Recommended gin styles: London Dry Gin (Bombay Sapphire, Tanqueray) as the standard choice. Premium option: Monkey 47 or The Botanist (more intense botanicals). Budget gin works too, but the aroma is flatter. Use at least 37.5% ABV (the EU minimum standard for gin).
Adding the gin at the end: why not cook it through
Alcohol evaporates at 78°C. If you add the gin from the start, you end up with an alcohol-free punch. So: heat 500 g orange juice with spices, ginger and orange zest for 6 minutes at 80°C in reverse direction at speed 1. Only then add 60 g gin and mix for 5 seconds at reverse direction speed 3.
The same principle applies to classic mulled wine: red wine is never boiled, just warmed to 70 to 80°C. At higher temperatures both wine and gin lose their alcoholic character.
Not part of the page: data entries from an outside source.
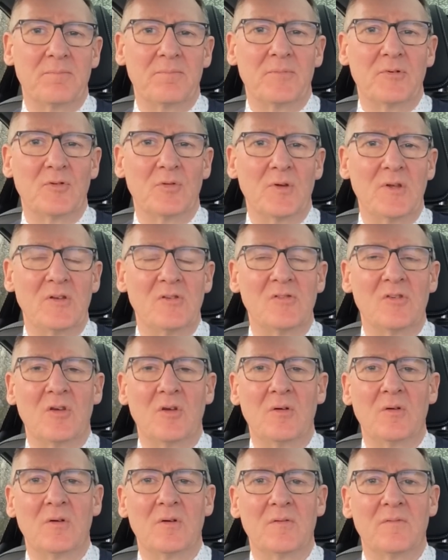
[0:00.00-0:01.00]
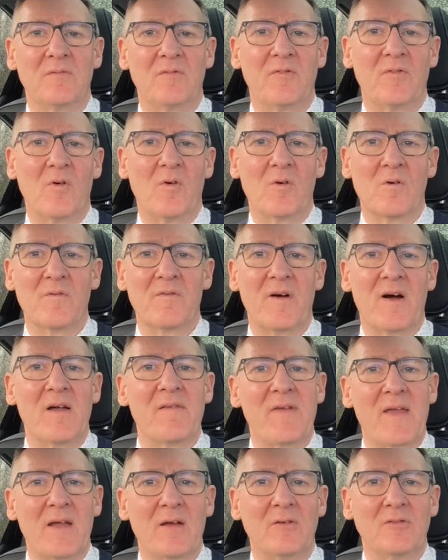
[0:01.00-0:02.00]
between 2 and 4 or
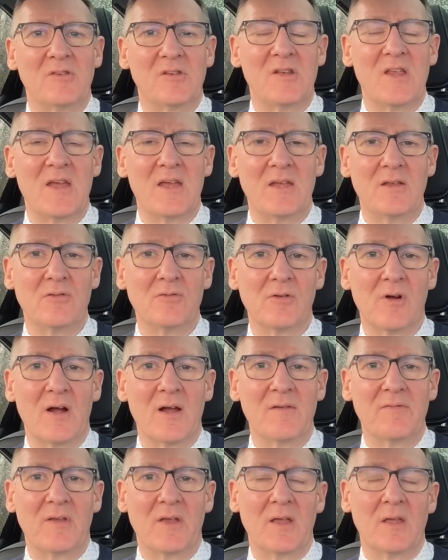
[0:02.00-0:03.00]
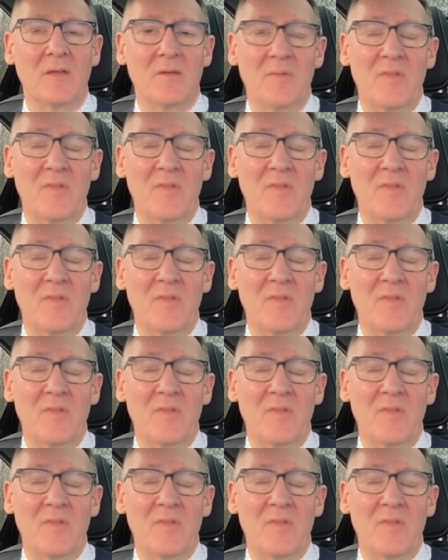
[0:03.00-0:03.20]
5 hours a day driving.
Fresh ginger and orange zest: the aroma boosters
1 piece of fresh ginger (about 3 cm, peeled and sliced) brings heat and warms from the inside. Ground ginger does not work: too powdery, no fresh aroma. If you do not have fresh ginger, leave it out rather than using powder.
Orange zest from an unwaxed organic orange: use a peeler to remove thin strips of the yellow skin (the white pith is bitter). 5 to 6 strips are enough. Important: use an unwaxed orange to avoid wax and preservatives on the skin.
Plus orange slices for garnish: slice half an orange thinly, place one in the glass and one on the rim.
Variations: apple, elderberry, cassis or tea
Apple mulled gin: 250 g cloudy apple juice plus 250 g orange juice. Sweeter, milder, a little less acidity.
Elderberry mulled gin: add 50 g elderberry syrup. Deep-fruity and autumnal.
Cassis mulled gin (purple colour): 50 g creme de cassis instead of 60 g gin. Turns the punch dark purple and sweeter.
Tea variation: 250 g orange juice plus 250 g strong hibiscus or berry tea. Less acidity, more tea flavour.
Hot gin (purist style): 500 g water plus 80 g gin plus spices plus honey. No juice, almost like a hot cocktail.
Pink gin variation: use a pink gin (e.g. Beefeater Pink) instead of classic gin, plus 1 tbsp pomegranate syrup. Visually striking and berry-forward.
Alcohol-free (for children): replace the gin with 60 g bitter lemon or tonic water (no alcohol, but a similar herbal and bitter character).
Serving: heatproof glasses, garnish, tonka bean
Pour into heatproof glasses or mugs (standard wine glasses can crack). Garnish: 1 orange slice cut onto the rim, 1 cinnamon stick as a stirrer, 1 star anise floating on top, and optionally 1 sprig of rosemary (surprisingly good with gin).
Pro tip: add 1 tonka bean (scored with a knife) before heating. It brings a vanilla and almond note that tastes genuinely premium. One tonka bean is enough for 4 to 6 brews.
For a Christmas market atmosphere: serve in thick mugs or handled glasses, alongside gingerbread or candied almonds. Turns your kitchen into a private chalet.
When to serve mulled gin
During Advent and the festive season (November to January). At festive brunches, Christmas parties, or New Year’s Eve pre-drinks. As an aperitif before the Christmas meal instead of sparkling wine. On sledging outings or mulled wine walks carried in a flask.
Also great at Halloween parties (pink gin variation with pomegranate) or winter birthdays. If you fancy other festive drinks, try our Advocaat Liqueur with the Thermomix® or the classic egg punch.
Best served fresh, can be reheated for up to 1 day
Best served fresh and straight away. Keeps in the fridge in a bottle for up to 1 day (strain out the spices first, otherwise they turn bitter). To reheat: 5 minutes at 80°C in reverse direction at speed 1 in the Thermomix®. Never go above 80°C or the alcohol will be lost.
For advance preparation: place all ingredients except the gin in the mixing bowl in the afternoon, then simply heat in the evening and add the gin. A spice mix in a screw-top jar, cinnamon plus star anise plus vanilla plus dried orange zest, keeps for up to 6 months and also makes a lovely Christmas gift.